高額給与の大部分を租税の形で吸収するのは、健全な社会のあり方ではない。租税で取り上げれば、その能力抜群の個人を社会は失うことになるからである。以上のことを論理的に展開できないのは残念だが、それの様な社会が目指すべき方向であると私は思う。ましてや、特定の個人に集中した給与が、Super PAC(political action committee)のような政治献金機関に無制限に流れて、政策決定に影響するシステムは、民主主義の原則にも反すると思う。
(午後4:00全面的な編集;午後6:00語句修正数カ所あり)
補足:
1)トランプ大統領は、民主党の弾劾はクーデターの企みであると非難した。https://www.afpbb.com/articles/-/3247564
2)ソフトバンクは日本の投資会社である。その創業者孫正義氏に次期社長として期待されたインド人ニケシュ・アローラ氏は、孫氏と意見が合わず結局半年で退社した。その半年での給与合計は200億円程度だった。普通の感覚では、殺意を感じる数字である。何故なら、死亡保険或いは死亡保障金としてでも、普通の人間が受け取る金は、数億円を超えることはないからである。
3)ある個人が会社を創業したとしても、その会社は全ての個人(社会)の共有である。つまり、その個人は、公共の福祉向上を実現するために、その会社を経営する義務がある。
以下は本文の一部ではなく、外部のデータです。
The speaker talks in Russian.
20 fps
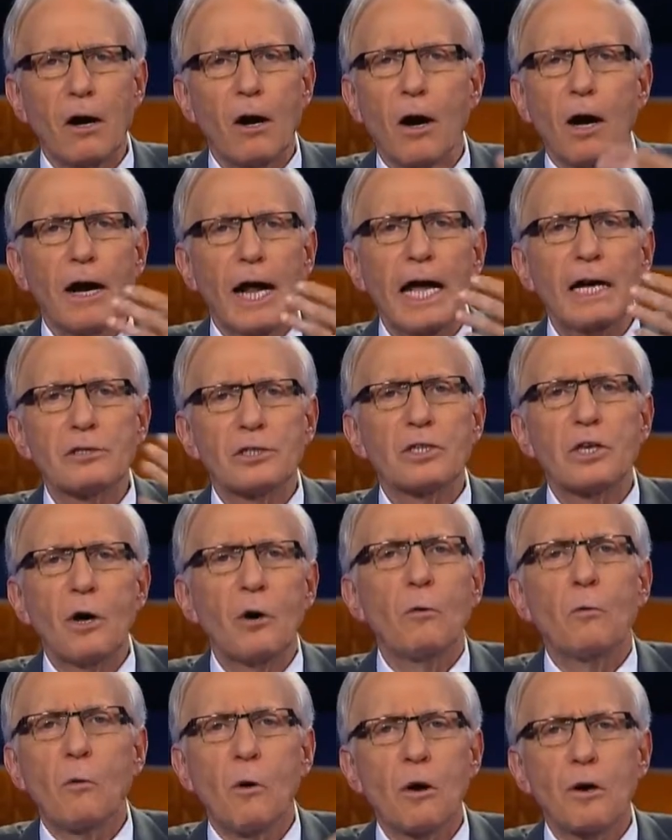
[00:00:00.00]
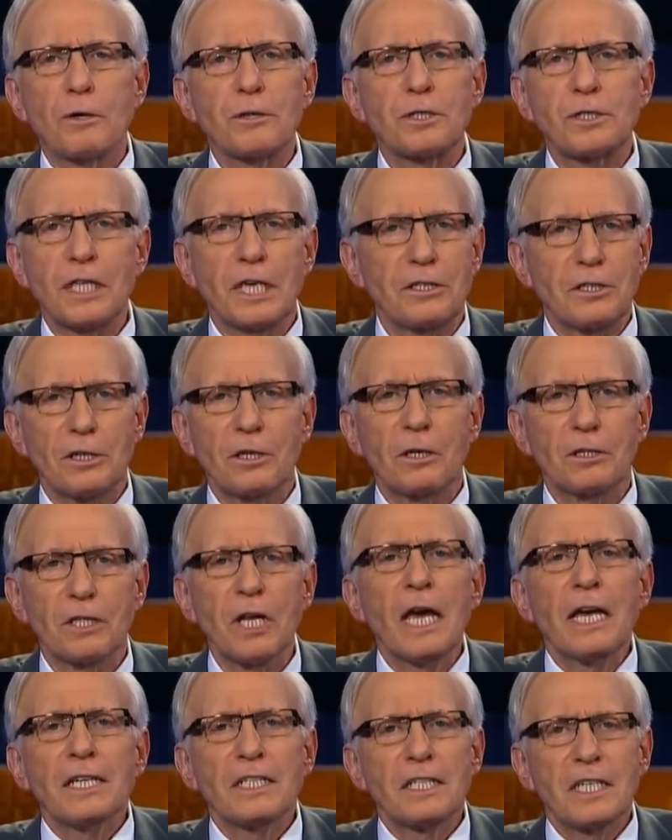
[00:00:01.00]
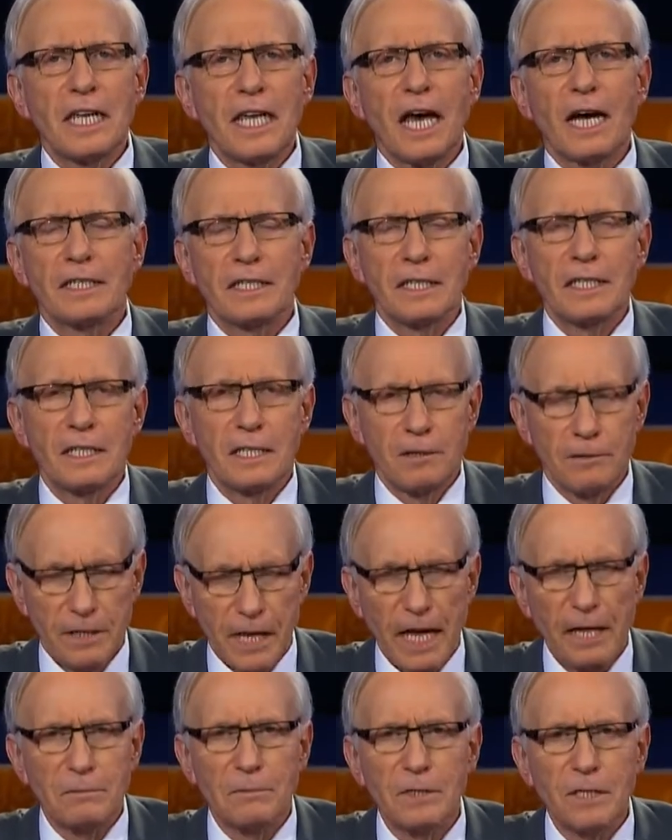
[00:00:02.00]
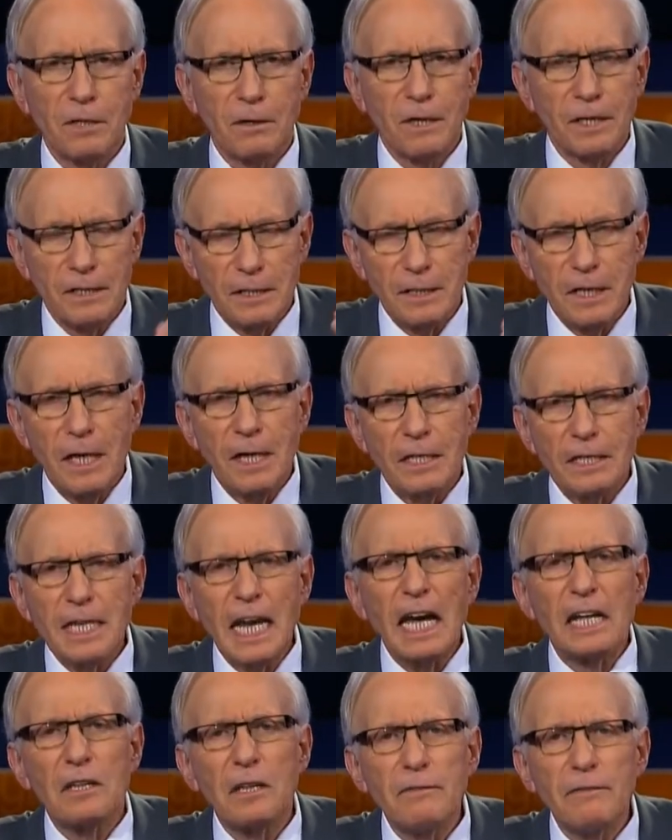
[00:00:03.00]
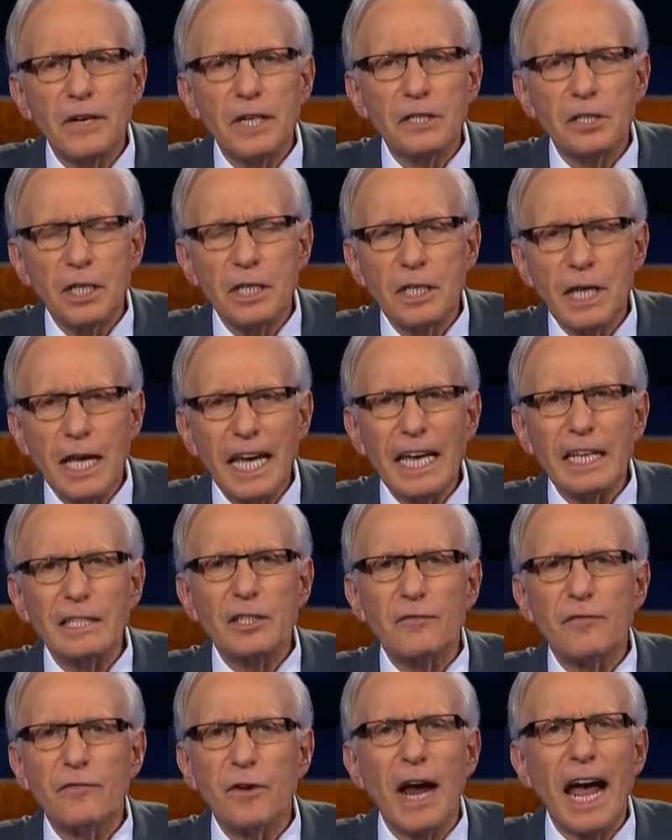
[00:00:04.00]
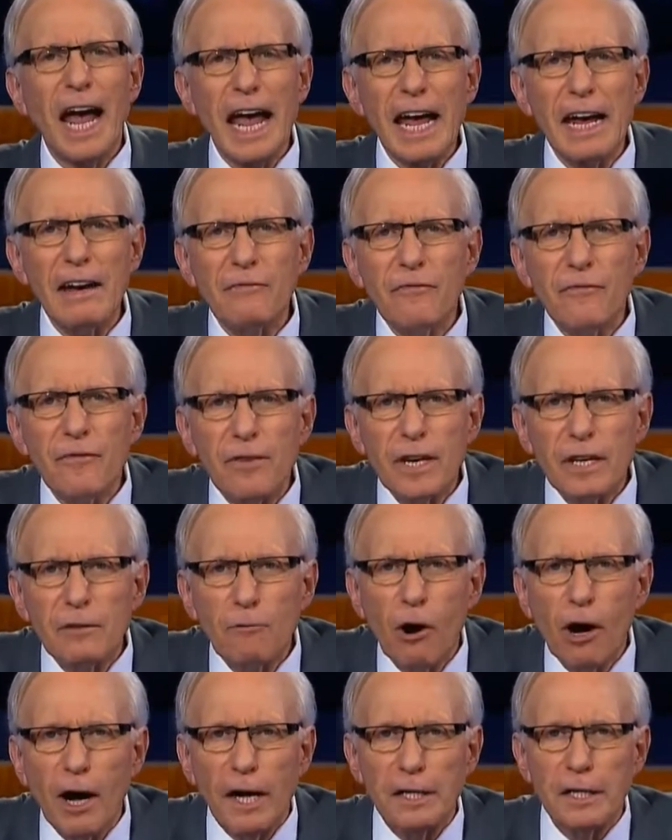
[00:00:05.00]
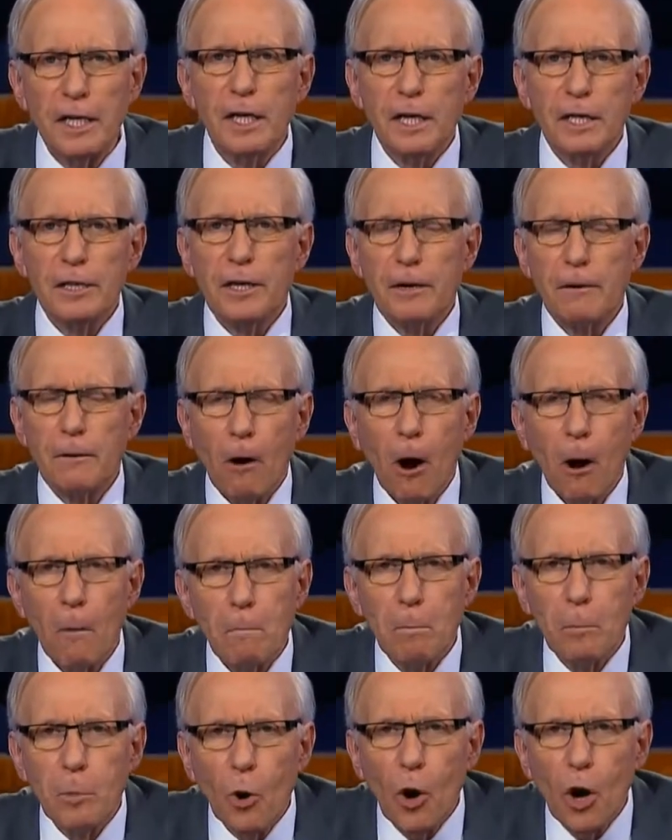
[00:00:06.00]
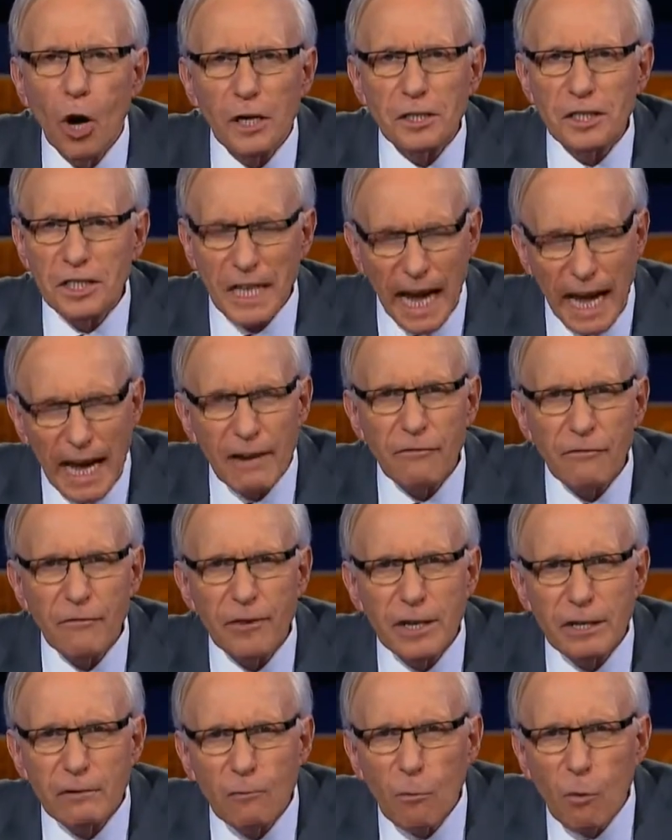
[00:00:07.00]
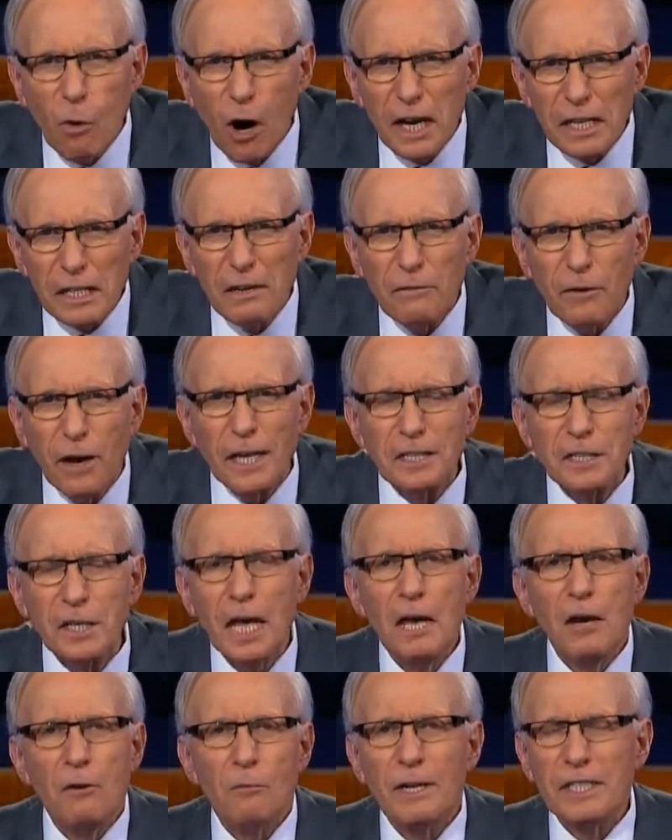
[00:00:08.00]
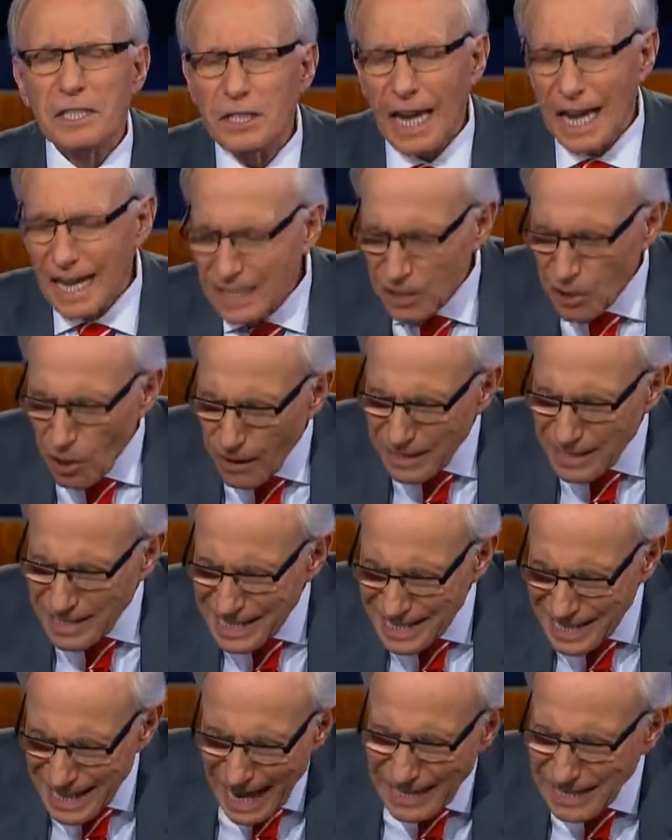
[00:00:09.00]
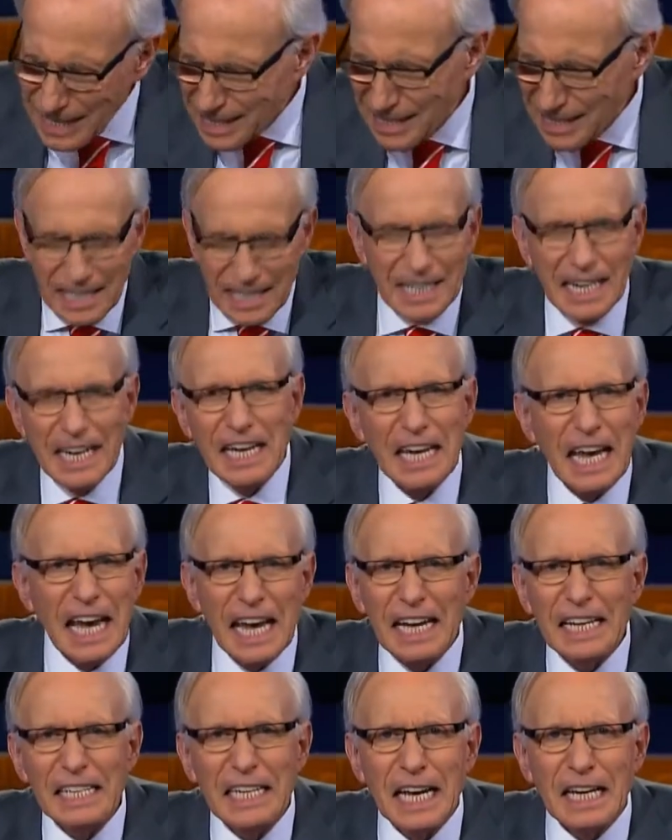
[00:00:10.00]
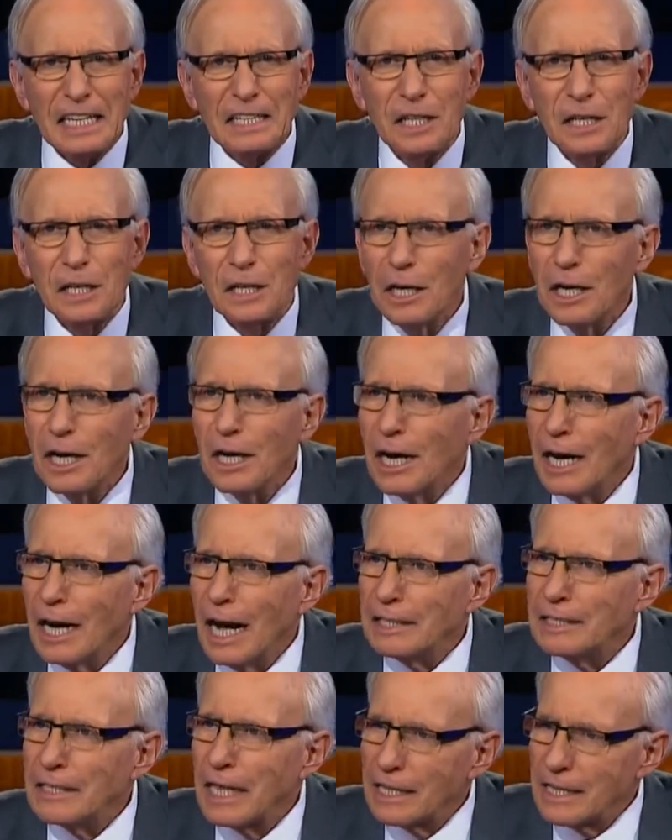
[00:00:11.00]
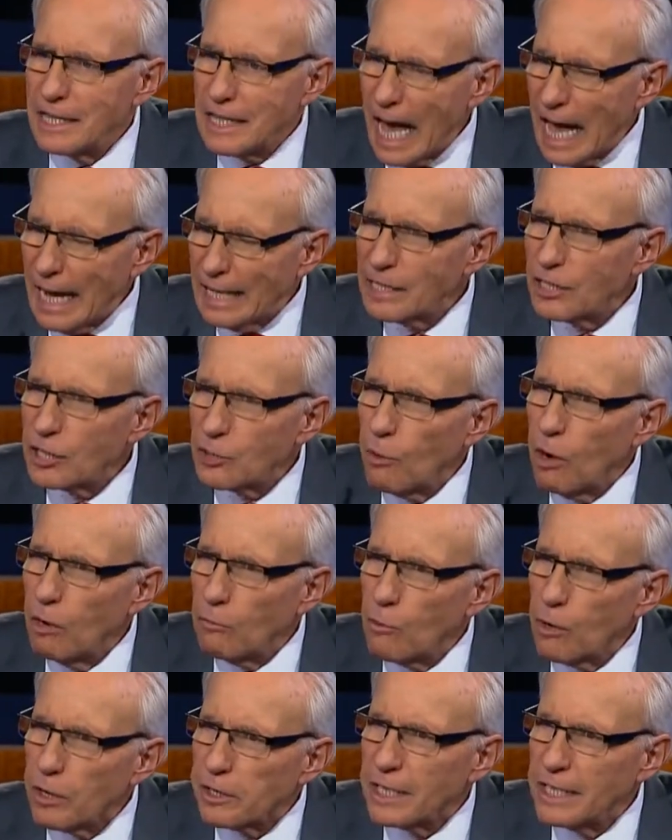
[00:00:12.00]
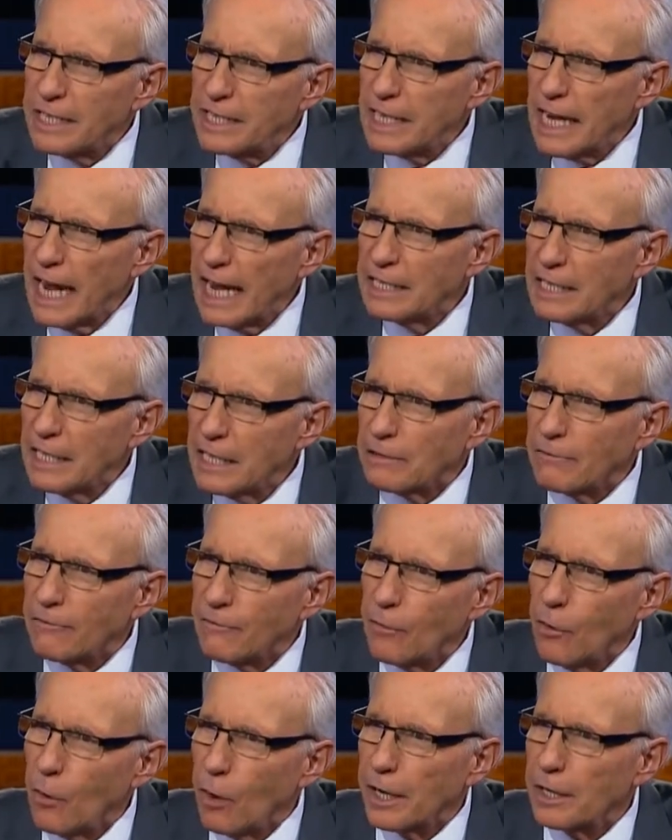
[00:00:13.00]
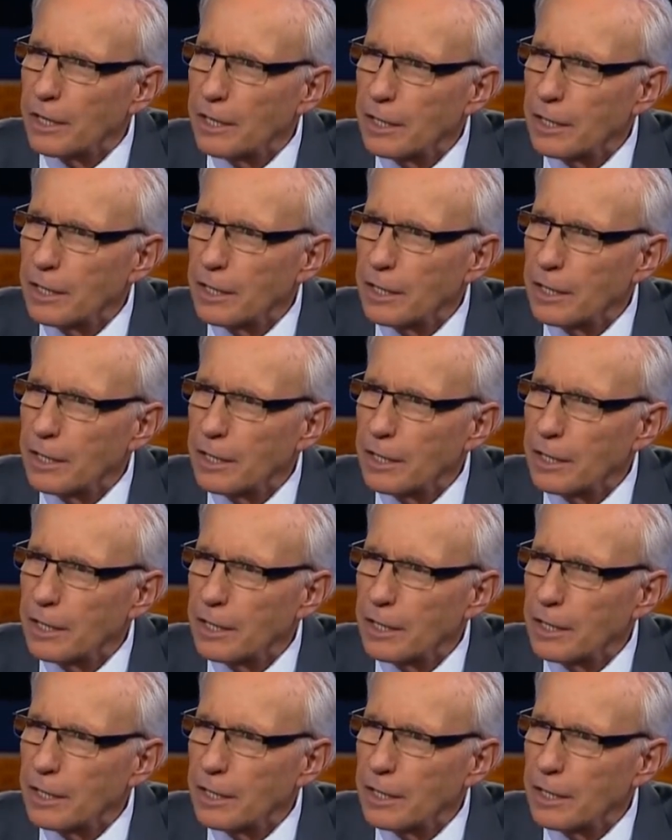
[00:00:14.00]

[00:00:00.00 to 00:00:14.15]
или людей, которые появляются на телевидении. Они о жизни каждого человека, о а каждом из нас есть книга, где записана наша судьба, за воплощение которой мы боремся.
その社会への貢献は、平均より大きいので、社会からより大きな恩恵(つまり、その人の給与や会社から受ける配当など)をうける。理由は、その個人が会社を経営する素地は、全ての個人及びその祖先らが貢献した国家が用意しているからである。
4)2,3の大国では、富を得たものは母国を飛び出して、米国などに移住する人が多い。その様な国では、国民のほとんどは、国家をこのような収奪機関と考えている可能性が高い。途上国にあるそのような国を、短時間で先進国並の経済力をもったらどうなるか? グローバリスト達はその問いに答えることのない、利己主義者だろう。